Creating PDF/A documents with the BFO library

PDF/A is a standardised subset of PDF used for long-term archive storage. The PDF/A format ensures that documents can be correctly rendered even in the absence of all the standard frameworks we take for granted on our computers of today, such as standardised fonts and colour spaces. Notably, PDF/A documents must have all fonts and colour spaces they use embedded inside the document, as well as some additional metadata and stricter PDF syntax rules. The BFO PDF Library makes it quite straightforward for you to author such documents.

PDF/A doesn't specify an archival strategy, it only specifies a number of constraints that a PDF document must satisfy. There are currently two levels of conformance: PDF/A-1b and PDF/A-1a. The PDF library supports level 1b; 1a includes all of the constraints of 1b plus the requirement that all textual content must be tagged with structural information, which is not yet supported.
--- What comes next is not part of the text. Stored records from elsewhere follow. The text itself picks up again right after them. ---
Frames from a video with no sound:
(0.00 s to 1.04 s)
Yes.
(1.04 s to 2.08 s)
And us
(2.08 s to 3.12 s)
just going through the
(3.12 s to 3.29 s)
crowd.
When authoring PDF/A documents, you must ensure:
  • all fonts used are embedded in the document using an embeddable font format
  • all colour spaces used are device independent
  • you do not include audio or video media
  • you do not embed JavaScript, links to executables, or hyperlinks to external documents
  • you do not use encryption of streams
  • you specify standards-based (Dublin Core) metadata for the document

First, we need to use an embeddable colour profile. If you're working with PDF/A you should have an ICC profile available in a file, and you can use java.awt.color.ICC_Profile to load it in. Here I use a profile in the file SWOP.icm, this is a CYMK profile.

import org.faceless.pdf2.*;
import java.awt.Color;
import java.awt.color.*;

ICC_Profile icc = ICC_Profile.getInstance("SWOP.icm");
ColorSpace cs = new ICC_ColorSpace(icc);
OutputProfile profile = 
    new OutputProfile(OutputProfile.PDFA1b_2005_Acrobat,
        "CGATS TR 001", null, "http://www.color.org", null, icc);
If we want to include text then we need to load in the font to use from a file. It must be an embeddable font format such as OpenType.
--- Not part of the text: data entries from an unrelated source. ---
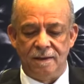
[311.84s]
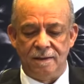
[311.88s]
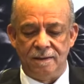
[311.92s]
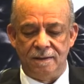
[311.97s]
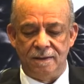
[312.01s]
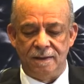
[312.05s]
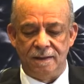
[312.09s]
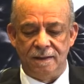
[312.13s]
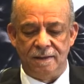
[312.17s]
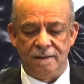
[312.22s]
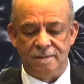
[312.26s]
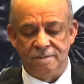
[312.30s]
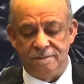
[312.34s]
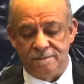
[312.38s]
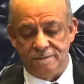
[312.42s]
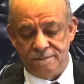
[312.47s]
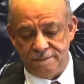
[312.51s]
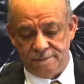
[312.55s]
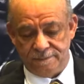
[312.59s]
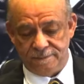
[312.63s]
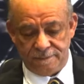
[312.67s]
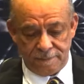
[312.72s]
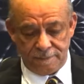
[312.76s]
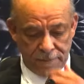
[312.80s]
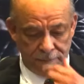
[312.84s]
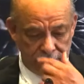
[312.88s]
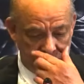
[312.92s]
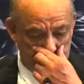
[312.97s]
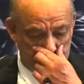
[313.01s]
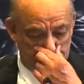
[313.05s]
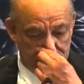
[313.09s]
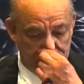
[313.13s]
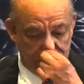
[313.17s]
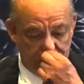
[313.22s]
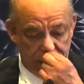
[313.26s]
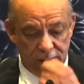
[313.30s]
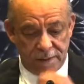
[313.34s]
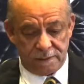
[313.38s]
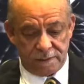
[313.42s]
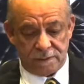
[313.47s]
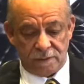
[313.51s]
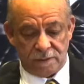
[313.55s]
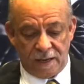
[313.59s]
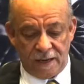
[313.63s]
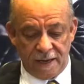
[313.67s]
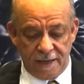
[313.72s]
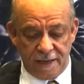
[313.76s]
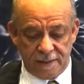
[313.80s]
And
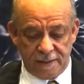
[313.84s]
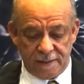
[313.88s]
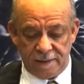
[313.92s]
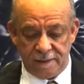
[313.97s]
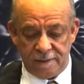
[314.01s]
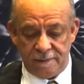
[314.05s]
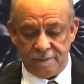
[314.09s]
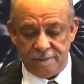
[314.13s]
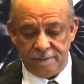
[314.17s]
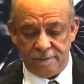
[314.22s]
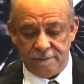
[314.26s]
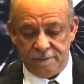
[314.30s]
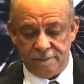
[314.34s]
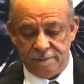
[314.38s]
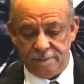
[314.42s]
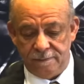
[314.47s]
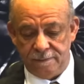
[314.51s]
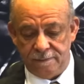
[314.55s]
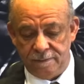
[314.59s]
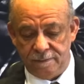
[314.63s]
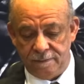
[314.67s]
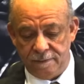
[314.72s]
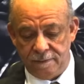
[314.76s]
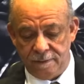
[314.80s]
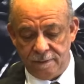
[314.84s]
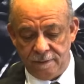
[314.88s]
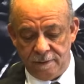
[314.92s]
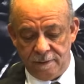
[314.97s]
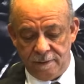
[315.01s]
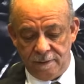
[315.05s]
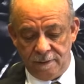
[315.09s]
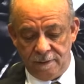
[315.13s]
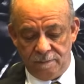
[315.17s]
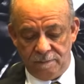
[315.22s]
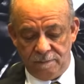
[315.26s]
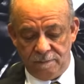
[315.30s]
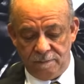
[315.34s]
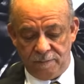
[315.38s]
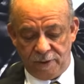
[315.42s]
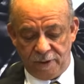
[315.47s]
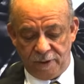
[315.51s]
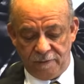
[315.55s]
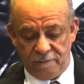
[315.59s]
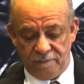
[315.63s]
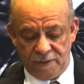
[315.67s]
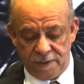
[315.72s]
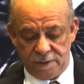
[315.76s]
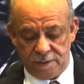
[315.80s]
so I had a
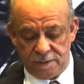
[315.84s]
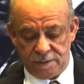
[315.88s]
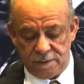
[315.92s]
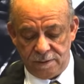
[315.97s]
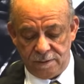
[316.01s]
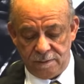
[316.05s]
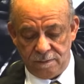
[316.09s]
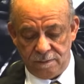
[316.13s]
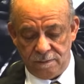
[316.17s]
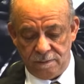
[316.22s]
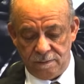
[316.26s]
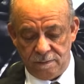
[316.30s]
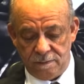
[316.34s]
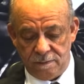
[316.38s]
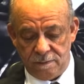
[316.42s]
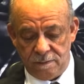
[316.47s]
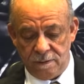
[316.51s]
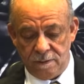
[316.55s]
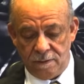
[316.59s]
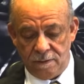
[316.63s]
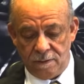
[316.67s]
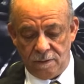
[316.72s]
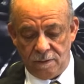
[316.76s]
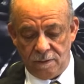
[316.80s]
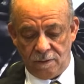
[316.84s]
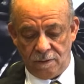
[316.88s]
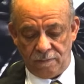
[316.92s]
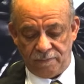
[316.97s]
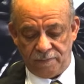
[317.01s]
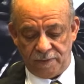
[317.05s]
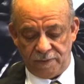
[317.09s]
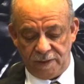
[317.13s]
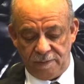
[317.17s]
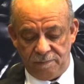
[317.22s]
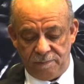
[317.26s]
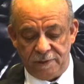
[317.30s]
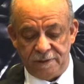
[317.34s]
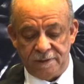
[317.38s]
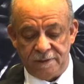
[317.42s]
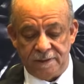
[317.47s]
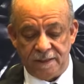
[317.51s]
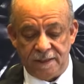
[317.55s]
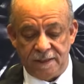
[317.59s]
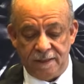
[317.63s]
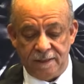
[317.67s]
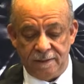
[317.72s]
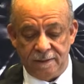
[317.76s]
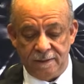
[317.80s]
privilege of
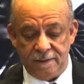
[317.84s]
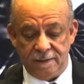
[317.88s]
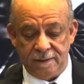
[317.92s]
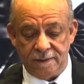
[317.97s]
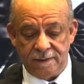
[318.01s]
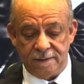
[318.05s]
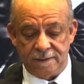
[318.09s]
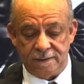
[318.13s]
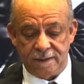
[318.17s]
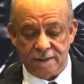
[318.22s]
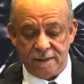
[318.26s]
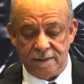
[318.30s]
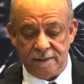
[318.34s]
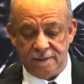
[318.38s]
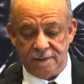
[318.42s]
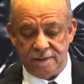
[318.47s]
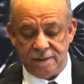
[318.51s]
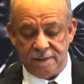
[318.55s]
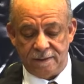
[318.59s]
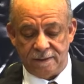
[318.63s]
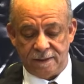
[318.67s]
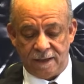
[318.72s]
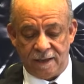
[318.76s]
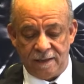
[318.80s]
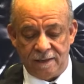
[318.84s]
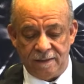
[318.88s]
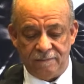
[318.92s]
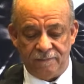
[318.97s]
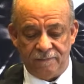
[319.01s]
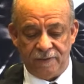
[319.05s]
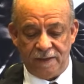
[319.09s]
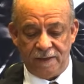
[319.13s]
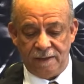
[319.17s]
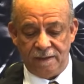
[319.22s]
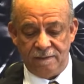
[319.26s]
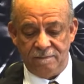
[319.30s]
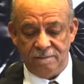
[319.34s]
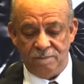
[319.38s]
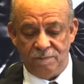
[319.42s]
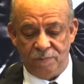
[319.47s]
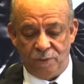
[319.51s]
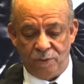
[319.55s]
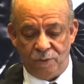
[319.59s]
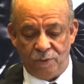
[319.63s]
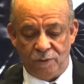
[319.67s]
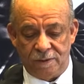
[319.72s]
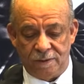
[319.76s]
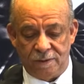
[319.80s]
representing the state in rather very
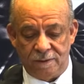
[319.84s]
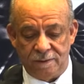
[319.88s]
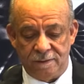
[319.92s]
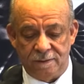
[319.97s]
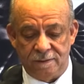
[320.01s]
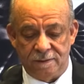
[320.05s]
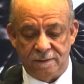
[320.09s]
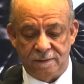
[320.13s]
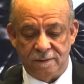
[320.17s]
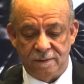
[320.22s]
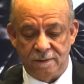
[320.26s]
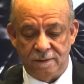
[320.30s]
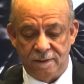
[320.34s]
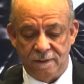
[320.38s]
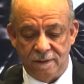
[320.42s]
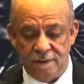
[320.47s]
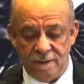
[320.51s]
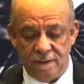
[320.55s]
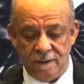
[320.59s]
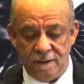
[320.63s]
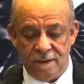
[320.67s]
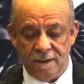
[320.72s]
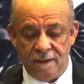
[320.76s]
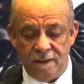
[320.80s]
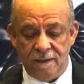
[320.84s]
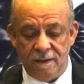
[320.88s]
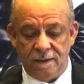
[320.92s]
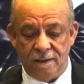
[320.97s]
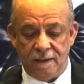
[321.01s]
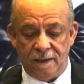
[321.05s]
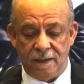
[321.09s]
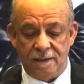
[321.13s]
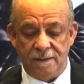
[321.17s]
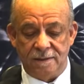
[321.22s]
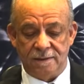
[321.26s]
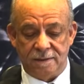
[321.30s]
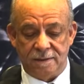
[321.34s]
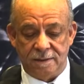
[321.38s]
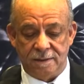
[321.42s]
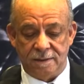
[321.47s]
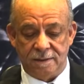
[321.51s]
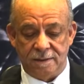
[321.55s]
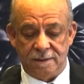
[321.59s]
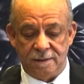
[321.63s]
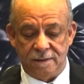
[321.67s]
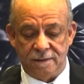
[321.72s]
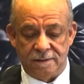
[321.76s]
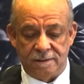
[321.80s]
important
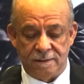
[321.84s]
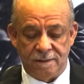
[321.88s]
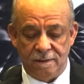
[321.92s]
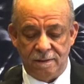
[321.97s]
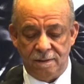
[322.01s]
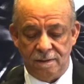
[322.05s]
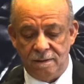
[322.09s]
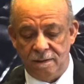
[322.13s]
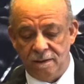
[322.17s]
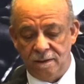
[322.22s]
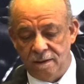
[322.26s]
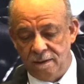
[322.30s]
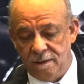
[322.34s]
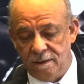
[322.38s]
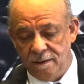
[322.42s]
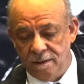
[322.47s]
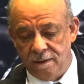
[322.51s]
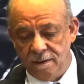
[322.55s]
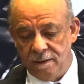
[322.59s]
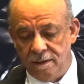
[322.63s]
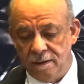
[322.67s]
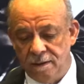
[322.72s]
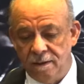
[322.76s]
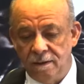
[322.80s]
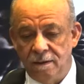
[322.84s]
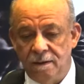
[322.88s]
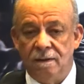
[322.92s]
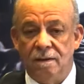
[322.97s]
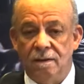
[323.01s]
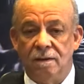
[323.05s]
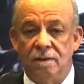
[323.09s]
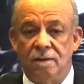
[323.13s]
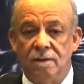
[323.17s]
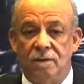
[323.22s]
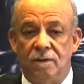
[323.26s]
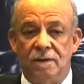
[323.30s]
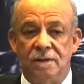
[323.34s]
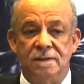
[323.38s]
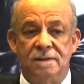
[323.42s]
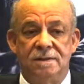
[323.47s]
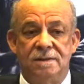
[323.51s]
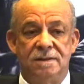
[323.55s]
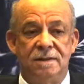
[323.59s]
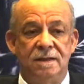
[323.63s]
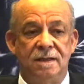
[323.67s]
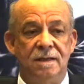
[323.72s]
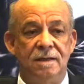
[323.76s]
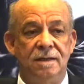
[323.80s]
cases
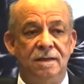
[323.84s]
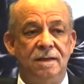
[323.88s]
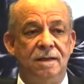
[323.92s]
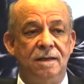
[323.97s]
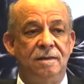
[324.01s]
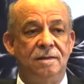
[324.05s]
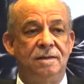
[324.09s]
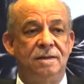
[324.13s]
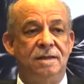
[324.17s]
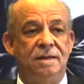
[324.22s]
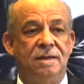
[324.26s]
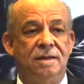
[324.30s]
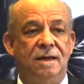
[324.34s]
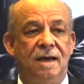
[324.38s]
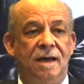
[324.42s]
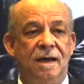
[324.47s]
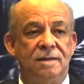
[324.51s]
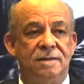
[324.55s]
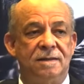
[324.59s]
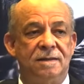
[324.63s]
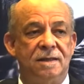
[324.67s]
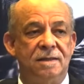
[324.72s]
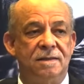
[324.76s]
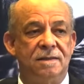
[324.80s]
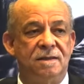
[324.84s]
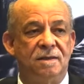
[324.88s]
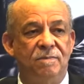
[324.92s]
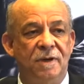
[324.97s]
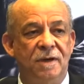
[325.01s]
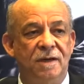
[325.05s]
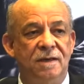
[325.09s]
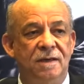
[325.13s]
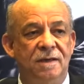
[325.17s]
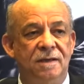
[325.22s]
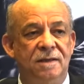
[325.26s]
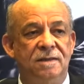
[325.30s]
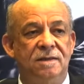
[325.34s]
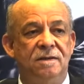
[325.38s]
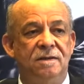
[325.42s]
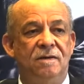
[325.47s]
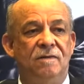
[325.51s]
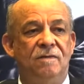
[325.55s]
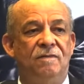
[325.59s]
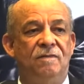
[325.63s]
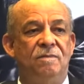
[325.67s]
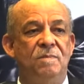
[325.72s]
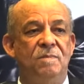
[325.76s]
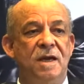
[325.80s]
concerning the accessibility
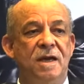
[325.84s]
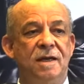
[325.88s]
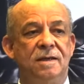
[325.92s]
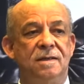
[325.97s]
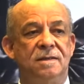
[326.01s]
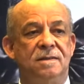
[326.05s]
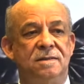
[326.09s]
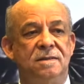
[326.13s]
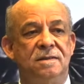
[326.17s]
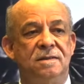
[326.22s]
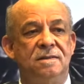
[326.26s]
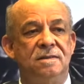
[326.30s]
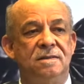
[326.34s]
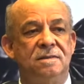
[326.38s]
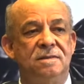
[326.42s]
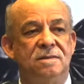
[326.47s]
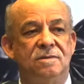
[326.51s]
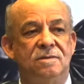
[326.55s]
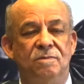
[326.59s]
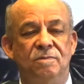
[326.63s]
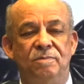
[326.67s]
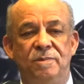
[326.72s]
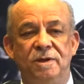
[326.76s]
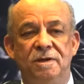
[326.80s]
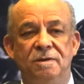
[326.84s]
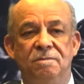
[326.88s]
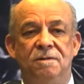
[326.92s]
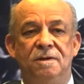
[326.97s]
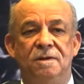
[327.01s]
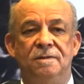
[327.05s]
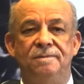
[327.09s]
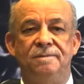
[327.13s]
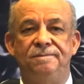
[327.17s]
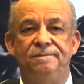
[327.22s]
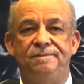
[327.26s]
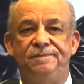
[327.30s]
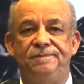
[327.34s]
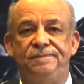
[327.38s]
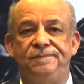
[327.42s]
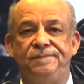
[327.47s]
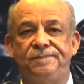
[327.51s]
of medicines to people.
InputStream fin = new FileInputStream("HelveticaLTStd-Roman.otf");
PDFFont helvetica = new OpenTypeFont(fin, 2);

Now we can create a new PDF with this output profile and draw some stuff into it as usual, ensuring that we use only the embeddable fonts and the colour space we defined. Note that the colour components used to create the java.awt.Color object depend on the colour profile (I use CMYK black below).

PDF pdf = new PDF();
pdf.setOutputProfile(profile);
PDFPage page = pdf.newPage("A4");
PDFStyle style = new PDFStyle();
style.setFont(helvetica, 24);
style.setFillColor(new Color(cs, new float[] { 0, 0, 0, 1 }, 1));
page.setStyle(style);
page.drawText("Hello, PDF/A-viewing world!", 100, page.getHeight() - 100);

We should add some metadata, the more the better to help those people opening your PDF/A time capsule hundreds of years in the future make sense of the contents.

pdf.setInfo("Author", "Joe Bloggs");
pdf.setInfo("Title", "My first PDF/A document");
pdf.setAction(Event.OPEN, PDFAction.gotoFit(page));

Finally, render the document to a stream:

pdf.render(out);